Which card to get?

Good evening!

I write computer vision software and algorithms for image analysis. All my software is Linux based in CentOS 5.4/5.5 64-bit with a middle aged 2.6.18 kernel and some third party hardware. Everything is deployed on a Dell T5500 workstation with single or dual Xeon processors and a minimum of 12GB of RAM — a PCIe bus. I’m wanting to move to CUDA, but have a short list of requirement, which may grow later, and a few questions.

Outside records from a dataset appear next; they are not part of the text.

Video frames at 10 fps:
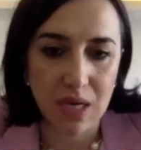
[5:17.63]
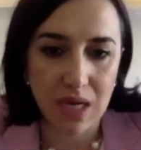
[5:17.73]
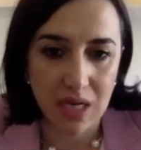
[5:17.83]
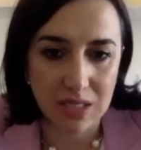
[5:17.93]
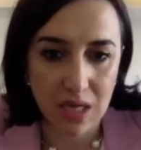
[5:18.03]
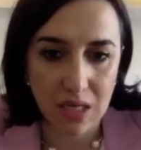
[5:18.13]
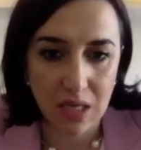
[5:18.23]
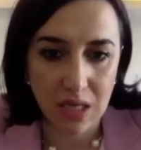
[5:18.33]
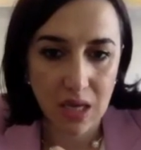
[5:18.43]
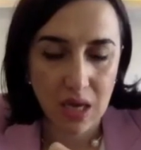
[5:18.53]
Nagasaki,
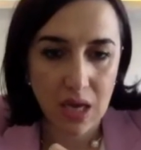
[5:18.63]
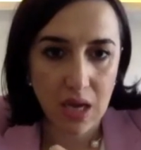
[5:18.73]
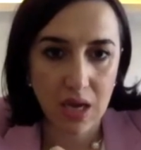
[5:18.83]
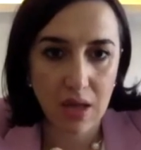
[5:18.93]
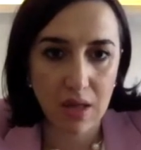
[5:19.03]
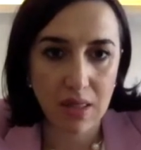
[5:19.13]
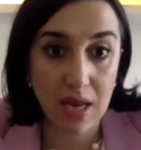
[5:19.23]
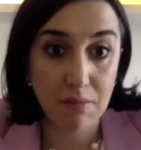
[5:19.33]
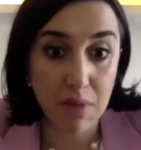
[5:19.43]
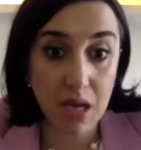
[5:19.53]
then
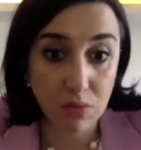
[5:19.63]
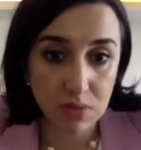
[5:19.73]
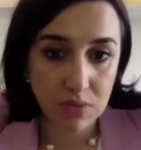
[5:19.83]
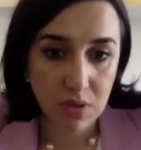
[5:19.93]
Beirut.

My current main goal is to reduce math operations from ~400 microseconds to as lightning fast as I can get them. (When you do the same operations 360,000 times, 400 microseconds starts to add up).

Requirement:

  1. Must all be real time, this is in a state machine and as close to RTOS as a standard distro will get.
  2. Must have C++ support, this is critical - gcc-4.1.
  3. Jave support would be nice, but not critical - java1.6.
  4. Need ability to do math operations in CUDA environment, something like multiplying matrices as big as 4,920x3,264 using standard data types (char, double, float, int).
  5. Would be nice to have built in image manipulation abilities such as binarize, dilation, erosion, rotation, etc.
  6. Advanced image processing such as edge detection and scaling would be really, really nice.

So, knowing the requirements, my questions are:

  1. Which nVidia/CUDA chip card should I be looking at for best results? With how much memory?
  2. Which kernel version would be the most optimal for this environment?
  3. Which CUDA development environment would be most efficient?
  4. Which compilers/versions are required to make the thing work, and which compilers/versions would be best?
  5. Is there any other third-party debugging/profiling software besides gdb, valgrind, electricfence and purify that I should be looking at?

I’d like to get a card on order next week and get started, so any insights would be greatly appreciated!

-brian